Lukas Tuggener draws a couple of curves on a sheet of paper. They look a bit like altitude lines on a map of Switzerland. However, the research he wants to explain with the sketch does not revolve around the Eiger, Mönch, and Jungfrau mountains, but rather around Mozart, Bach, and Beethoven. The Zurich University of Applied Sciences specialist for object recognition is working together with the start-up ScorePad on a project designed to revolutionize the digitization of sheet music. Their objective: To transform sheet music into a machine-readable format, publish it as an app, and open up completely new possibilities for professional musicians.
Florian Seibold, Chief Technological Officer at ScorePad, explains: “Just imagine: The conductor only has to tap on a bar in the musical score – and each tablet computer in the orchestra pit immediately displays the correct position. And this precisely as required by the individual musicians: The cellist, for example, sees only the parts of the score and the comments that are relevant to her.

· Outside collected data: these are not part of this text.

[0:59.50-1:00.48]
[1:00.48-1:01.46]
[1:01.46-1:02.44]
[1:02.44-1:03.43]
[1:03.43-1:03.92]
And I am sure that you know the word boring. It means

If a piece of music needs to be transposed – for example because the vocalist cannot reach the highest notes – all it takes is a tap on the screen. Thanks to machine-readable scores, the app could ultimately even be programmed so that it can play or listen along to music. “Then, the trumpeter will no longer have to turn the pages by hand. The app will recognize which part he is playing and automatically display the corresponding position in the musical score.”
Tablet computer instead of reams of paper
Digital sheet music is handy for professional musicians – also in a very general sense: Instead of hauling reams of paper around, all they need is a tablet. Although this is already possible today, until now, this has been based on digital copies of scores, i.e. image files or PDF files. Lukas Tuggener and Florian Seibold’s project, in contrast, is about machine-readable music. This is the basis that allows software to understand the sheet music at the semantic level.

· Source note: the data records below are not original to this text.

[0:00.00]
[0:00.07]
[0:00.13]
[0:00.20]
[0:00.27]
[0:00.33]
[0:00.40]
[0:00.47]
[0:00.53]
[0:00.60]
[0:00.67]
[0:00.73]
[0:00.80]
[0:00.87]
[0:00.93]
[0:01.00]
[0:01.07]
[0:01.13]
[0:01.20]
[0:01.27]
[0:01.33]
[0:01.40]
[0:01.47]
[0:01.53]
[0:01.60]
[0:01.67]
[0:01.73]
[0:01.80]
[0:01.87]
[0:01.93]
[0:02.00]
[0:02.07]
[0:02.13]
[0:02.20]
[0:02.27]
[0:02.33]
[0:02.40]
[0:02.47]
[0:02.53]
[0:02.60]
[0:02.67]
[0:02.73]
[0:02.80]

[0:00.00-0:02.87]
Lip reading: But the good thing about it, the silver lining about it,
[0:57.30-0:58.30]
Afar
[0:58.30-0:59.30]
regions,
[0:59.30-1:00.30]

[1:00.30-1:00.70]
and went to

Lukas Tuggener compares the principle to text documents: “You can print a text, take a photo of it, and then send the photo to someone via WhatsApp. The person who receives the message may be able to read the text, but it is simply a cluster of pixels. Alternatively, you can send it as a Word document, which makes it possible for the recipient to edit the text.”
Automated digitization thanks to deep learning
Just as it is possible to type up a text from a physical manuscript, sheet music can also be digitalized by hand: By painstakingly entering each note, each pause, and each key into music notation software. For an A4 page of moderately-difficult music, this process takes an experienced musician approximately half an hour. This soon adds up: Just the “Spring” of Vivaldi’s “Four Seasons”, for example, consists of almost 30 pages. This is why the researchers and app developers are working on massively accelerating this process by automating large parts of it.
The key is an artificial neural network that uses deep learning methods to teach itself how to read sheet music and determine its content. But this is not as simple as it might sound. “Conventional deep learning approaches towards object recognition were essentially developed to analyze your holiday photos. These usually contain one to five dominant elements: A palm tree, a ship, a cocktail, a face, and a deck chair, for example,” Lukas Tuggener explains. The deep learning algorithm overlays the image with a kind of coordinate system and determines for each quadrant whether it contains an object. “However, since each sheet of music contains hundreds of very small objects, the grid would have to be extremely fine-meshed to locate each one. This would require vast computing capacities and would not speed up the digitization process at all.”
Completely new approach towards object recognition
Here the altitude lines from Lukas Tuggener’s sketch come back into play. He explains:
Instead of using a grid, the first step our neural network takes is to draw an object map. The musical score is thus transformed into a kind of relief map: The higher the ‘mountain’, the closer you are to the center of an object.
The second step is the “cut”: Wherever the ‘mountain’ exceeds a certain height x, there is an object," Lukas Tuggener explains. In this way, you achieve a binary result.
The combination of map and vertical cut is a completely new approach towards object recognition. It is called Deep Watershed Detection and its great advantage is that it makes no difference whether there are two objects on one page or two hundred. Finally, the neural network assigns all the detected objects to an object class, which it learned previously – a sixteenth pause, quarter note, or F key, for example.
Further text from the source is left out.